To further investigate this regulation, the transcription levels of genes of selected regulators, namely phoB, phoU, esrB, esrC, and fur, in wild-type E. tarda PPD130/91 were determined using a LacZ reporter gene assay under different P_i and iron concentrations (Fig. 3C). At high concentrations of P_i and iron, an additive inhibitory effect was observed with the transcription levels of both phoB and phoU reduced by around 50%. Both phoBR and pstSCAB-phoU operons are regulated directly by PhoB, so we expected to see suppression of transcription at a high P_i concentration. Surprisingly, both phoB and phoU responded to high iron concentrations. As inspection of their promoters showed no sign of a Fur box, this suggested that these promoters were regulated by Fur indirectly via unidentified regulators and may indicate cross-talk between the P_i and iron signaling networks.

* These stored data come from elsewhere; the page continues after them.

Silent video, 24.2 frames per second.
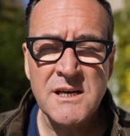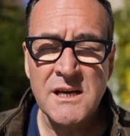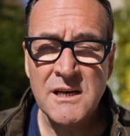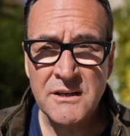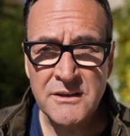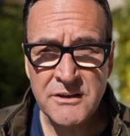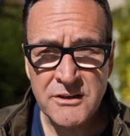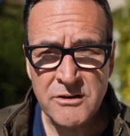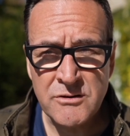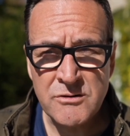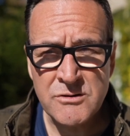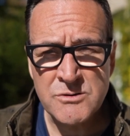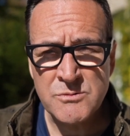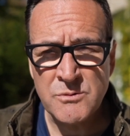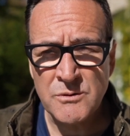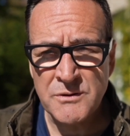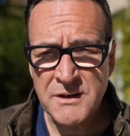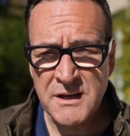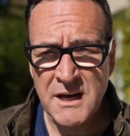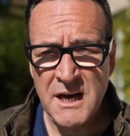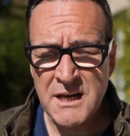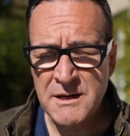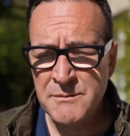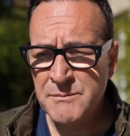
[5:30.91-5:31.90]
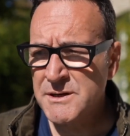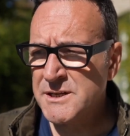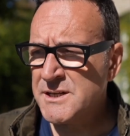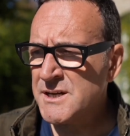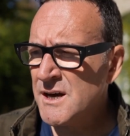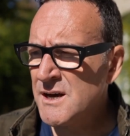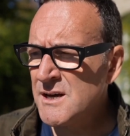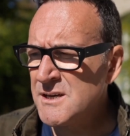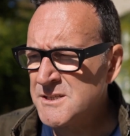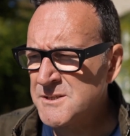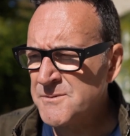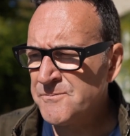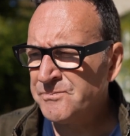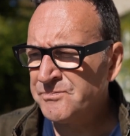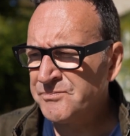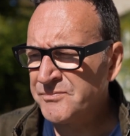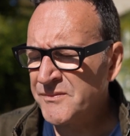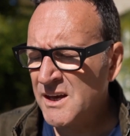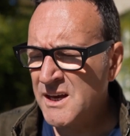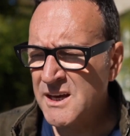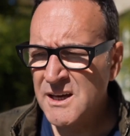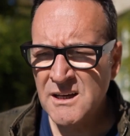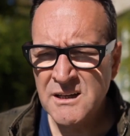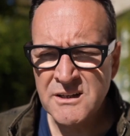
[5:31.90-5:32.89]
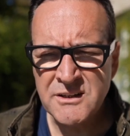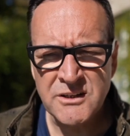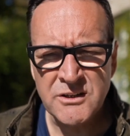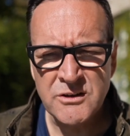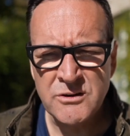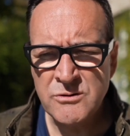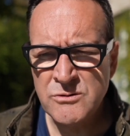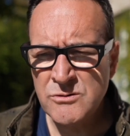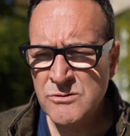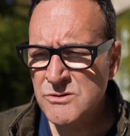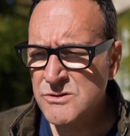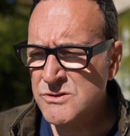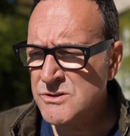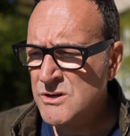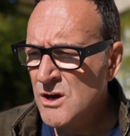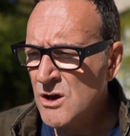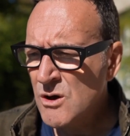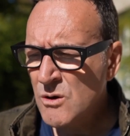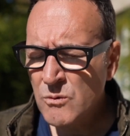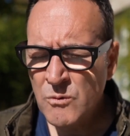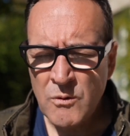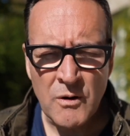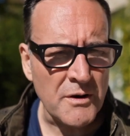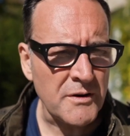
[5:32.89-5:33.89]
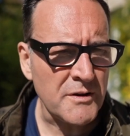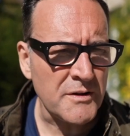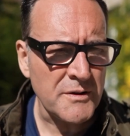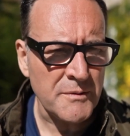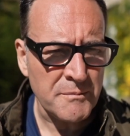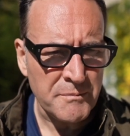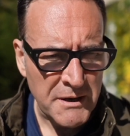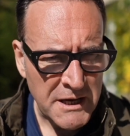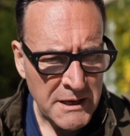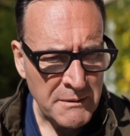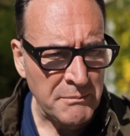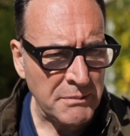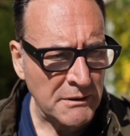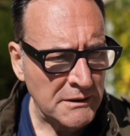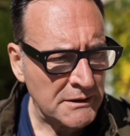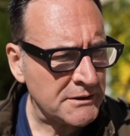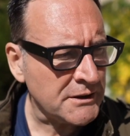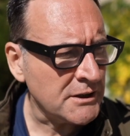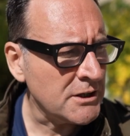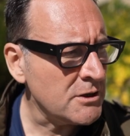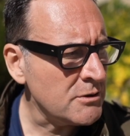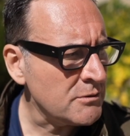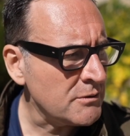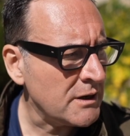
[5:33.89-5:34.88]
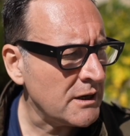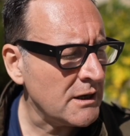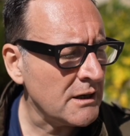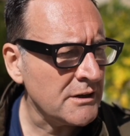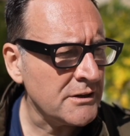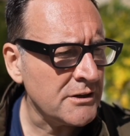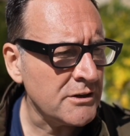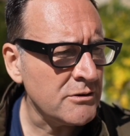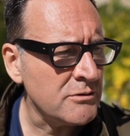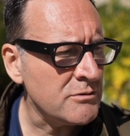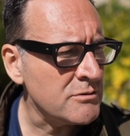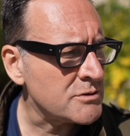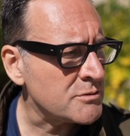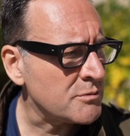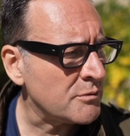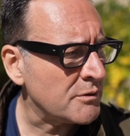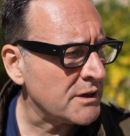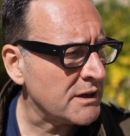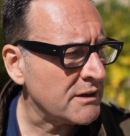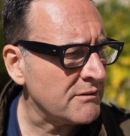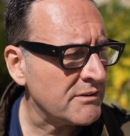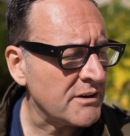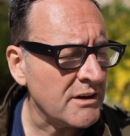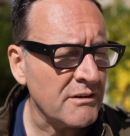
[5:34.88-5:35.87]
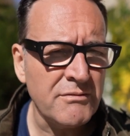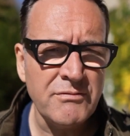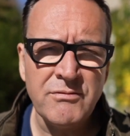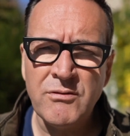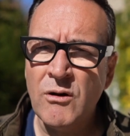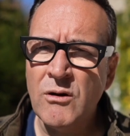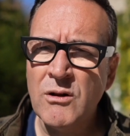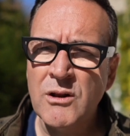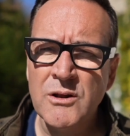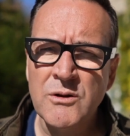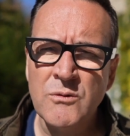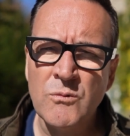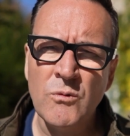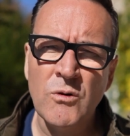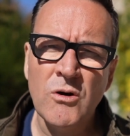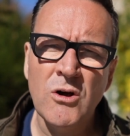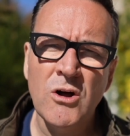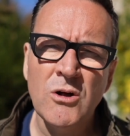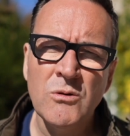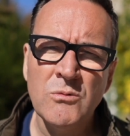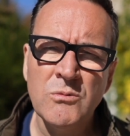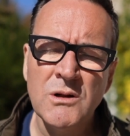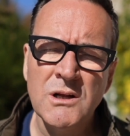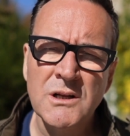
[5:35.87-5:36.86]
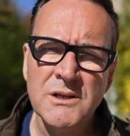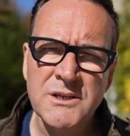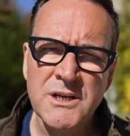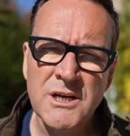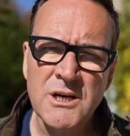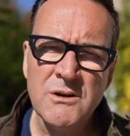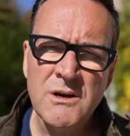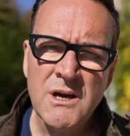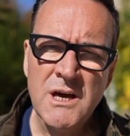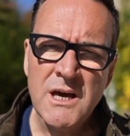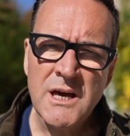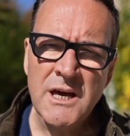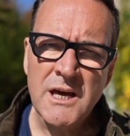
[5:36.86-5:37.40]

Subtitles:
He'll use what the enemy does. He'll use what other people do. He'll use what even a fallen world will do.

P_i and iron concentrations had no effect on the transcription level of esrB. However, the transcription level of esrC was highly sensitive to P_i and especially iron with high P_i and iron concentrations suppressing expression by about 40 and 80%, respectively (Fig. 3C). This result suggests that the effects of P_i and iron are regulated through EsrC instead of EsrB in E. tarda PPD130/91 for both T3SS and T6SS. As Pho and Fur boxes are not present in the promoter upstream of esrC, we propose that the expression level of esrC is regulated by PhoB and Fur indirectly through unidentified regulators.

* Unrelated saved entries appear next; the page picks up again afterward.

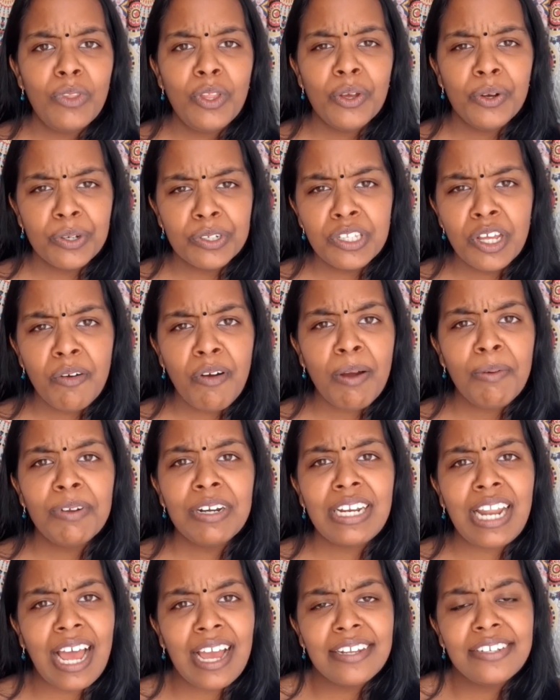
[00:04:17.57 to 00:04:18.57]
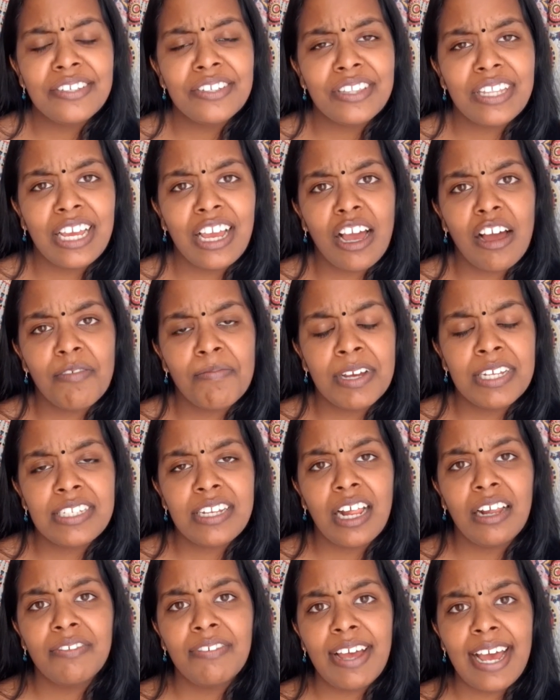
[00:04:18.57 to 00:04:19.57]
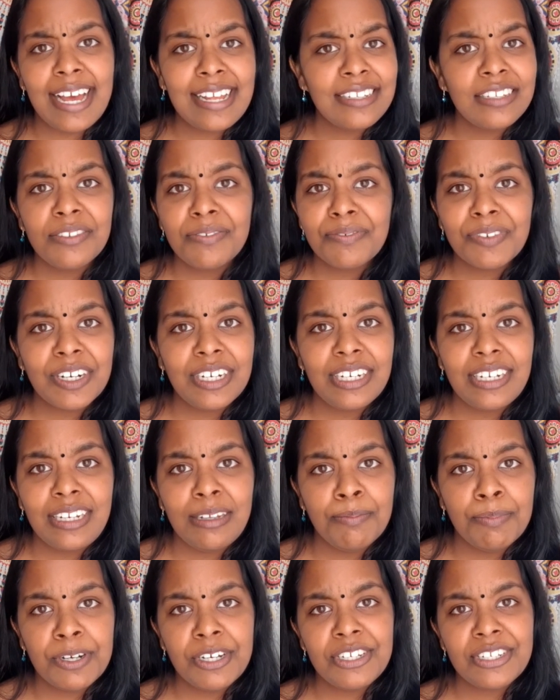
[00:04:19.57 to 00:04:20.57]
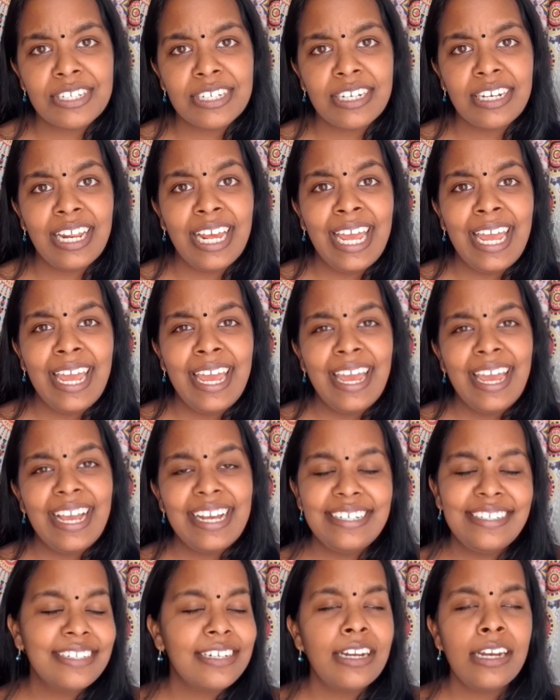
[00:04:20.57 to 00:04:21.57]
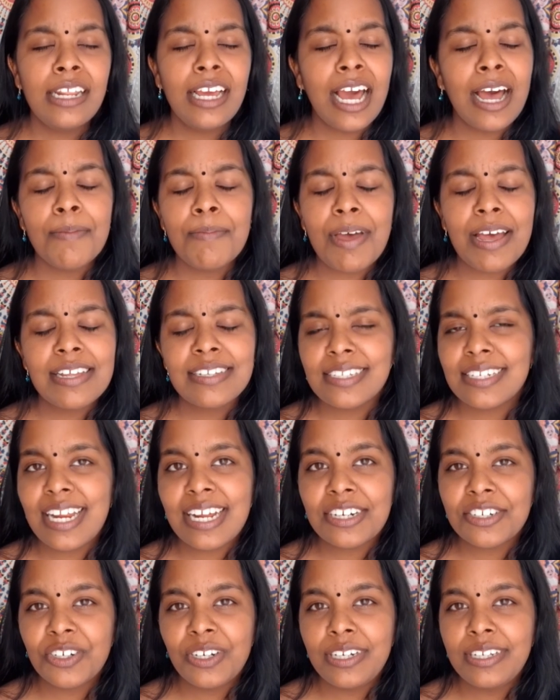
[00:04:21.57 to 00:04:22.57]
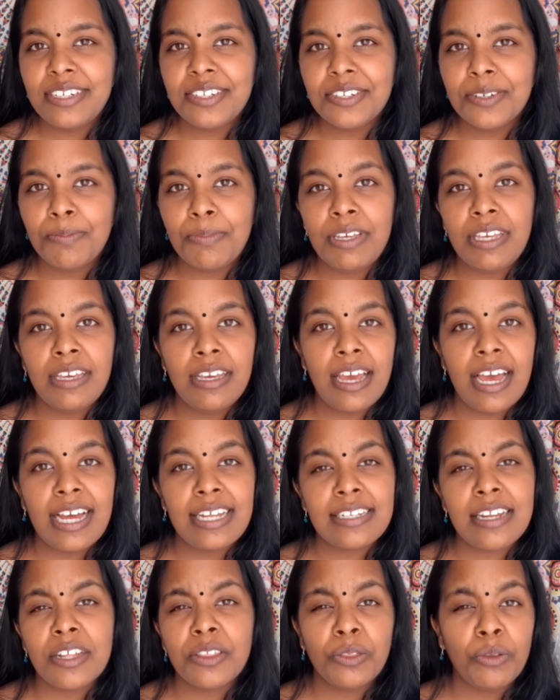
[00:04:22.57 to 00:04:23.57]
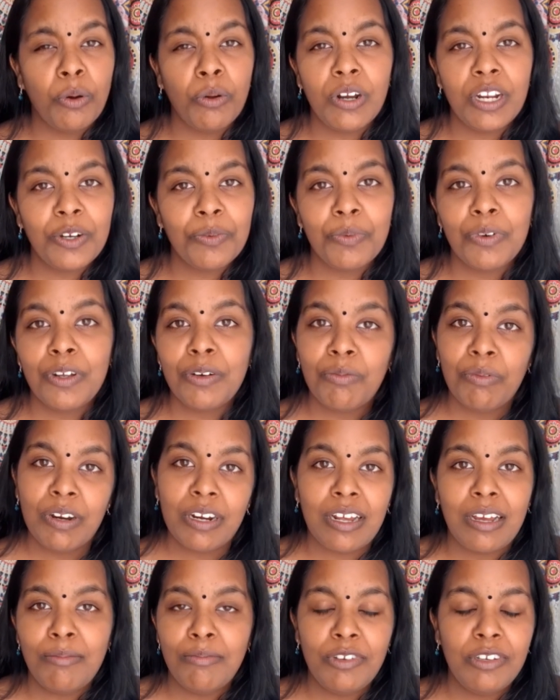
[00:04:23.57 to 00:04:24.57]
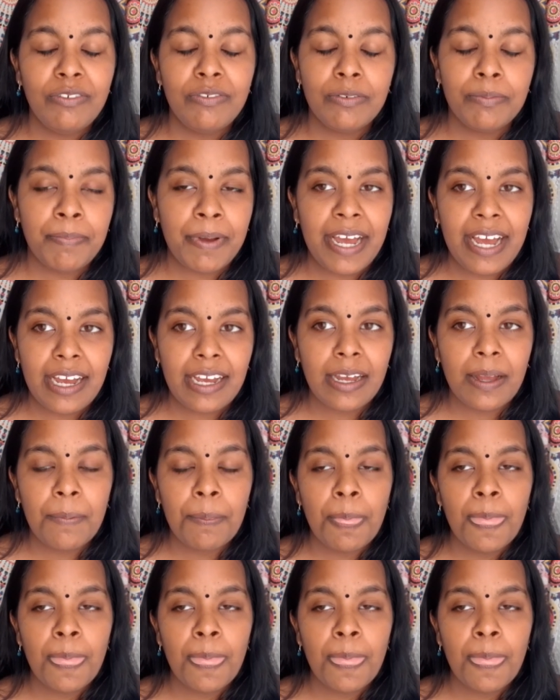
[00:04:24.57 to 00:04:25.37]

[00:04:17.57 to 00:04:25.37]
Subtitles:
although I would like to think of myself as a friendly person, it didn't come as naturally to me as I thought it would when I moved back.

The transcription level of fur was regulated oppositely as compared with phoB, phoU, and esrC with respect to P_i and iron concentrations. fur transcription increased by ∼100% at high P_i concentration and by 200% at high iron concentration with synergistic effects at high concentrations of both (Fig. 3C). If PhoB, PhoU, and EsrC are considered as activators, then Fur is a repressor of the T3SS and T6SS genes in E. tarda. Again, as neither a Pho box nor a Fur box is present in the promoter upstream of fur, the transcription level of fur is likely to be regulated by PhoB and Fur indirectly via unidentified regulators. The findings also support the possibility of negative cross-talk between P_i and iron signaling networks in the regulation of T3SS and T6SS genes in E. tarda PPD130/91.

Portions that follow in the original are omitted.